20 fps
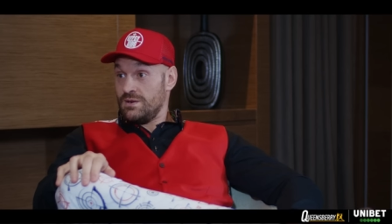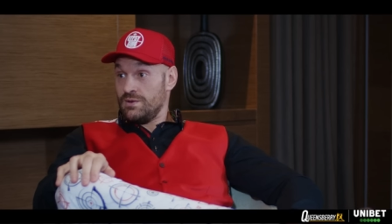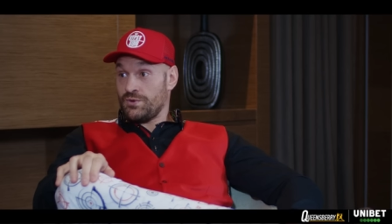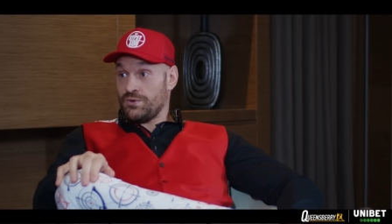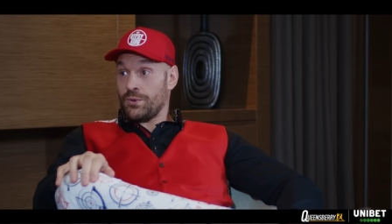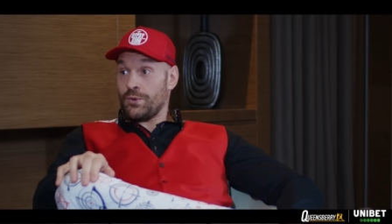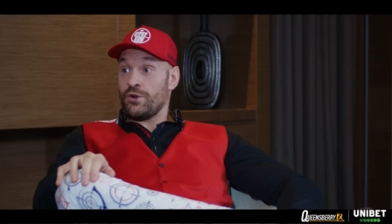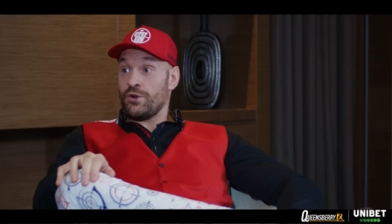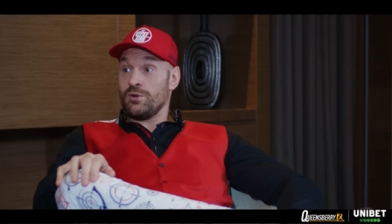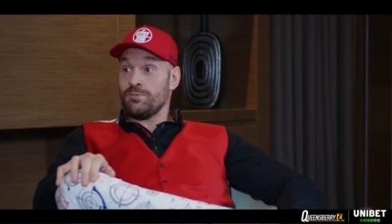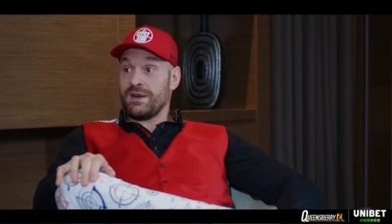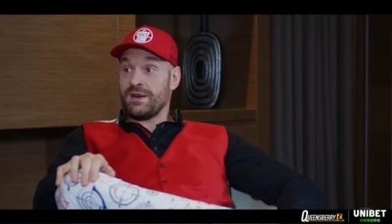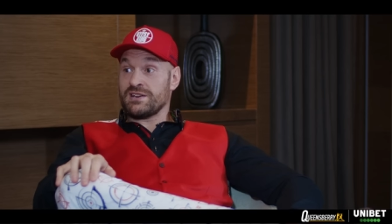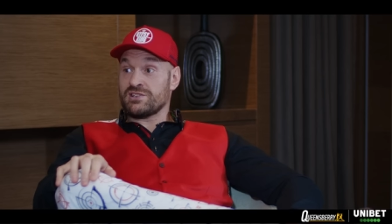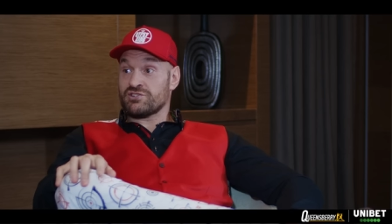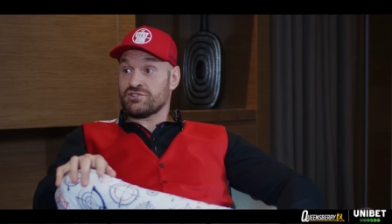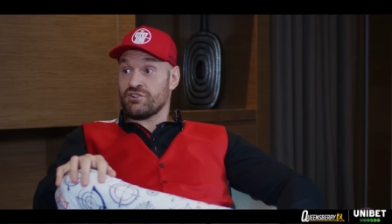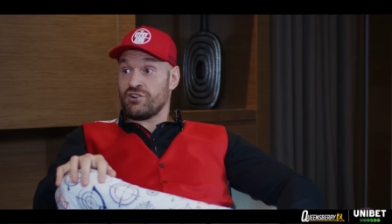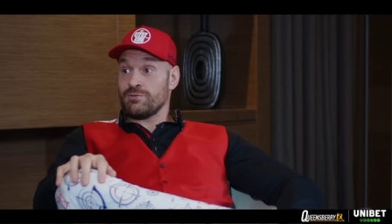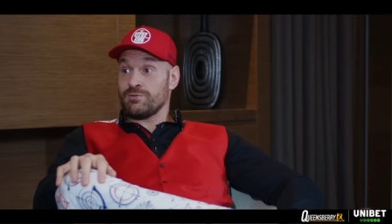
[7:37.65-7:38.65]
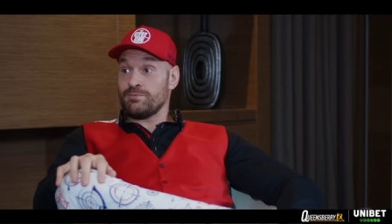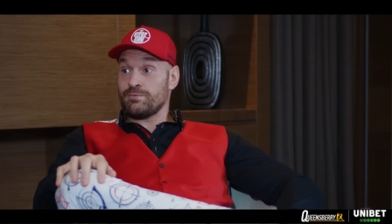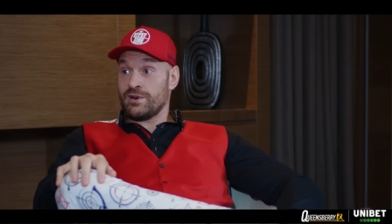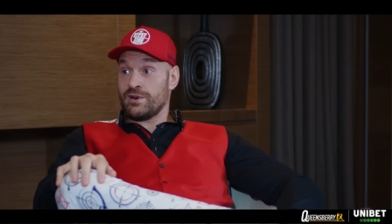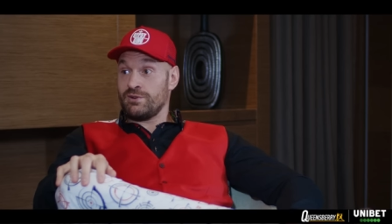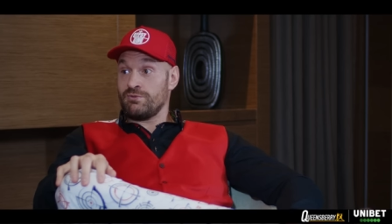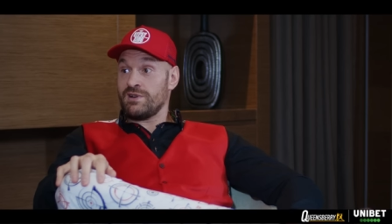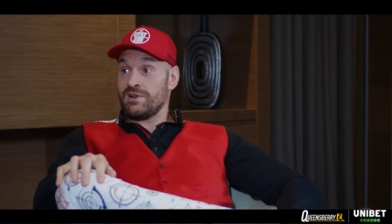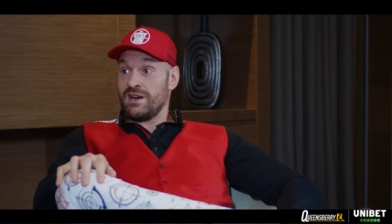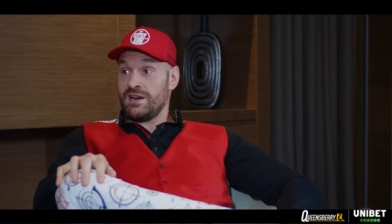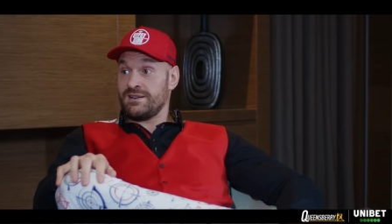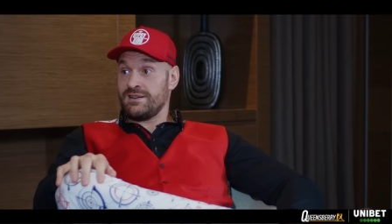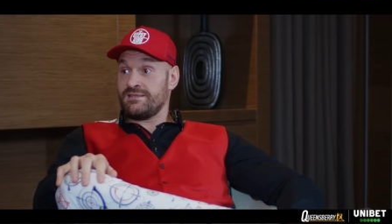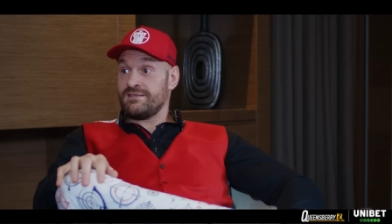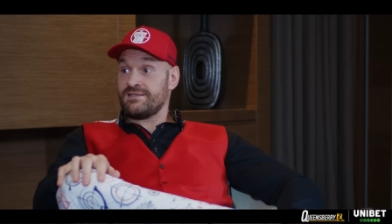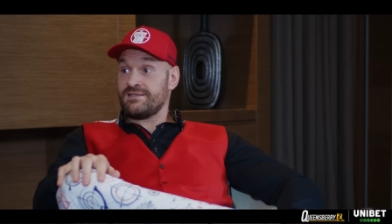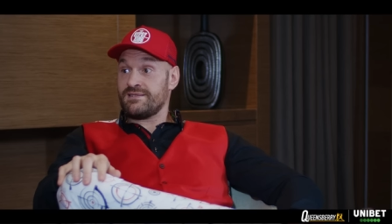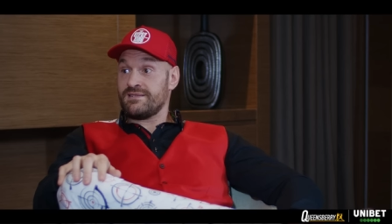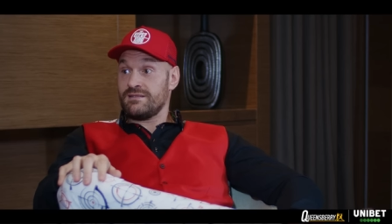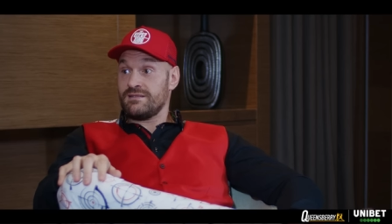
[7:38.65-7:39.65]
They're all big, strong, brute
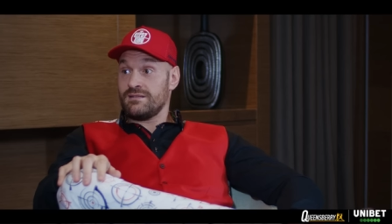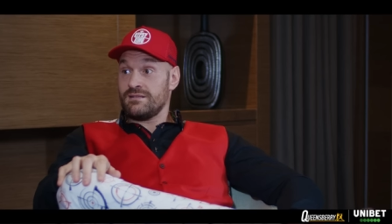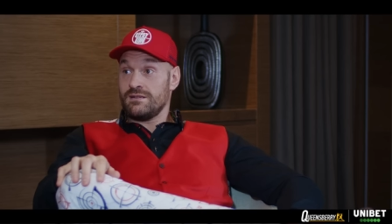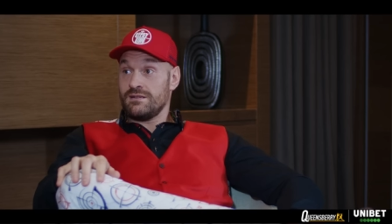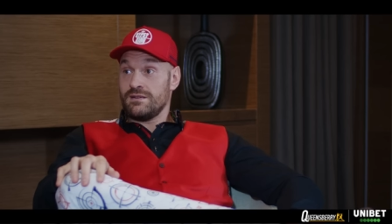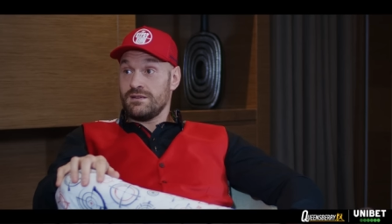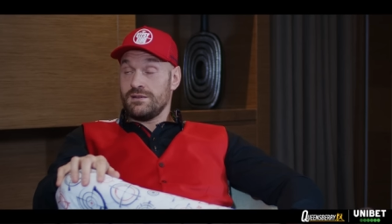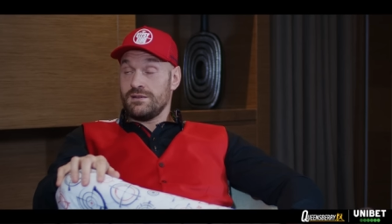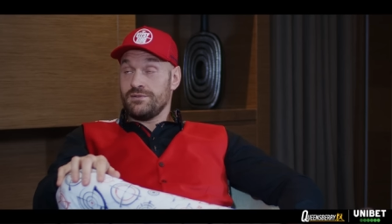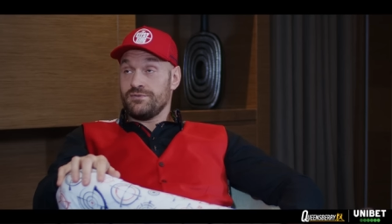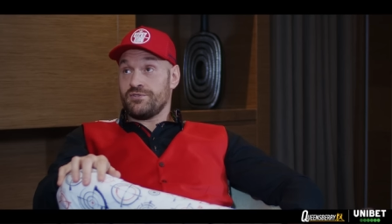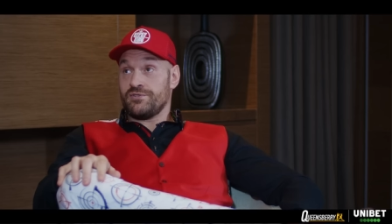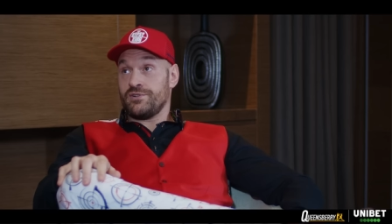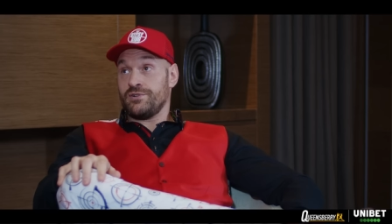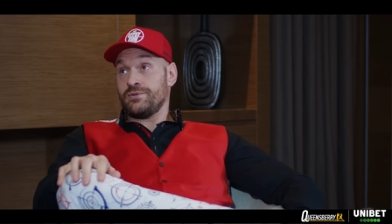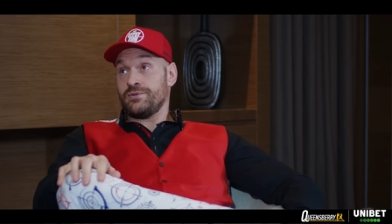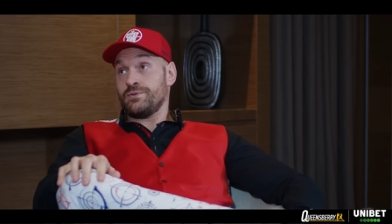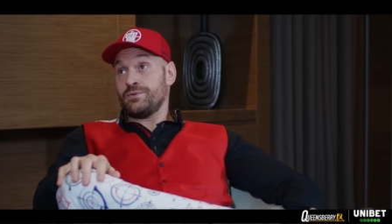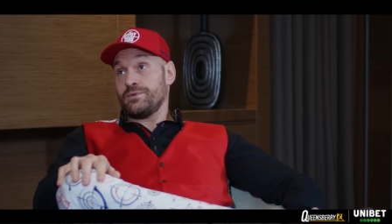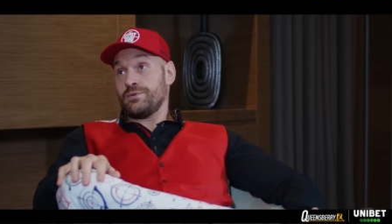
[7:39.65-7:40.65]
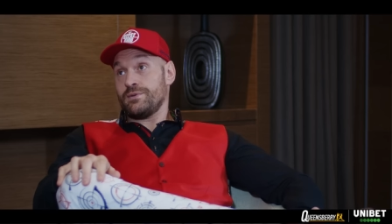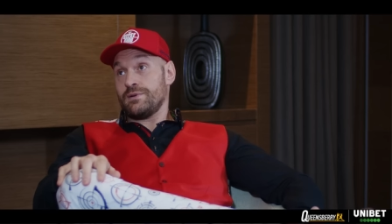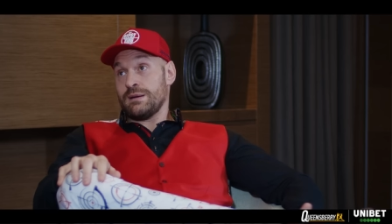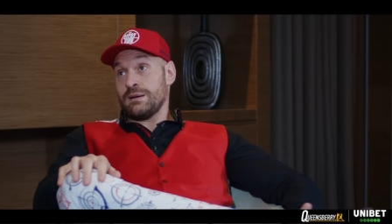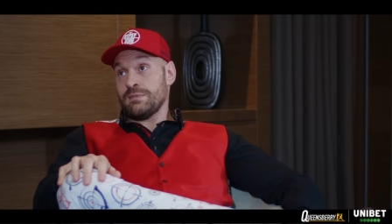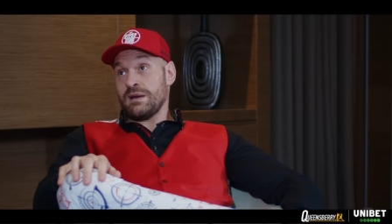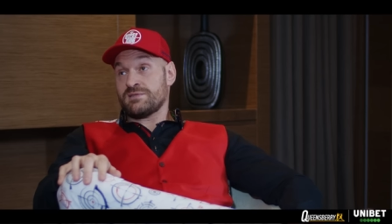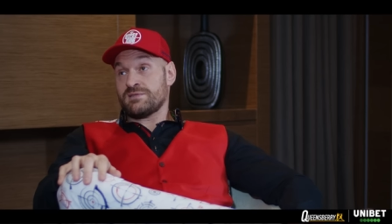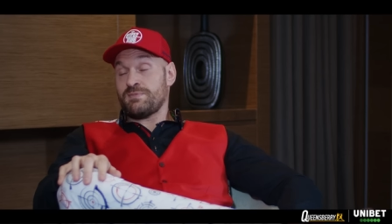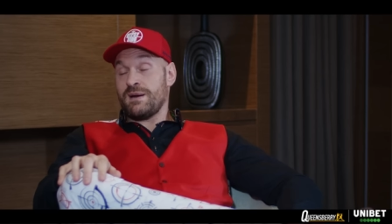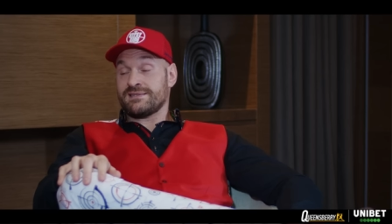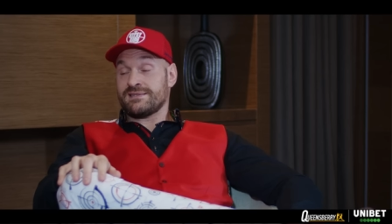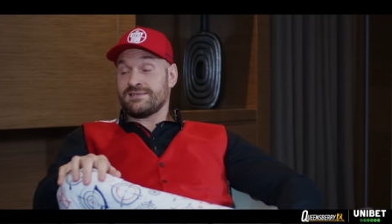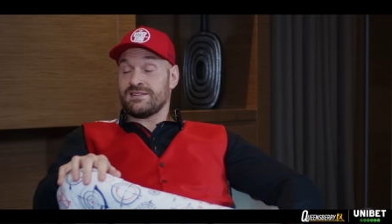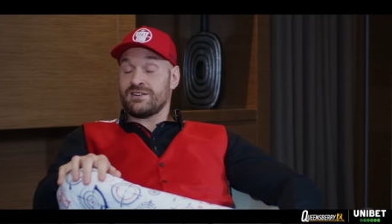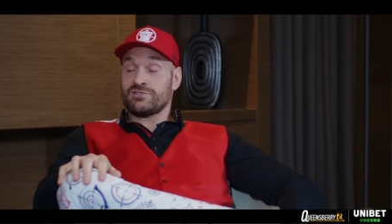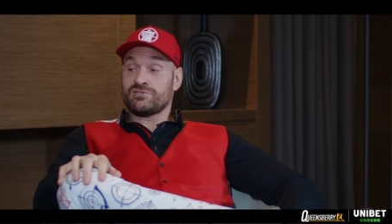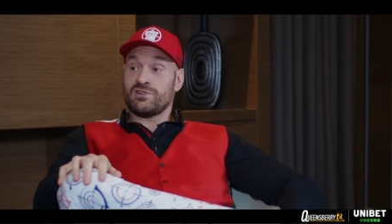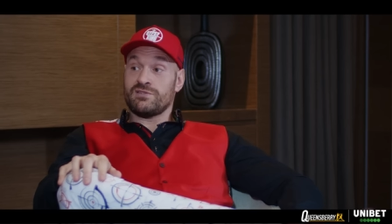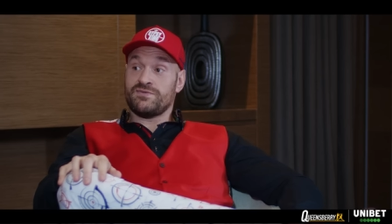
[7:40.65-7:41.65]
guys. So I'm expecting
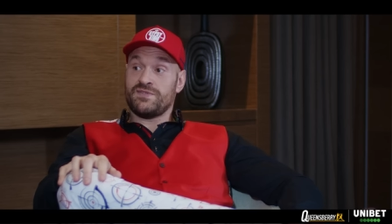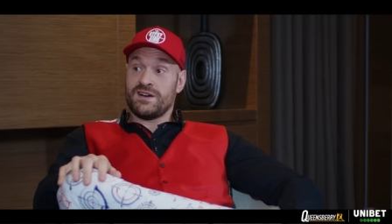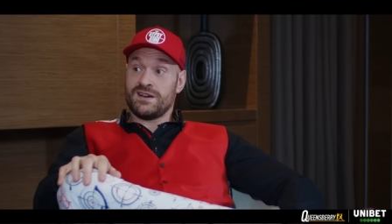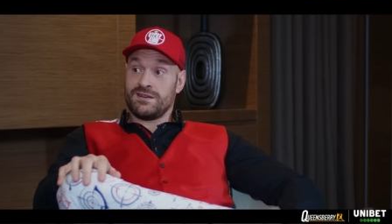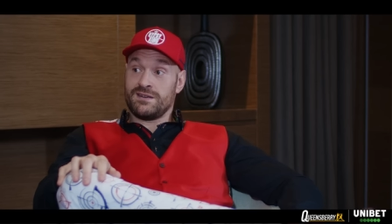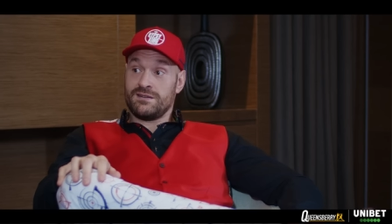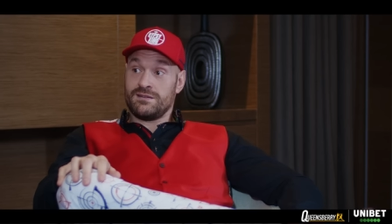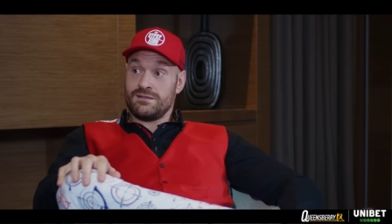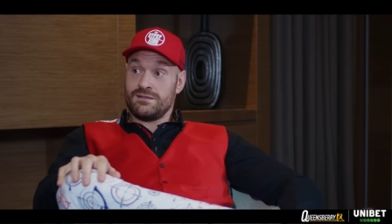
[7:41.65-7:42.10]
a tough fight.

What to produce:
Return exactly the lines starting at the line with "[7:38.65-7:39.65]" and ending at the last line of the listing, both ends included; pictures are to be left out.

Response for this exercise:
[7:38.65-7:39.65]
They're all big, strong, brute
[7:39.65-7:40.65]
[7:40.65-7:41.65]
guys. So I'm expecting
[7:41.65-7:42.10]
a tough fight.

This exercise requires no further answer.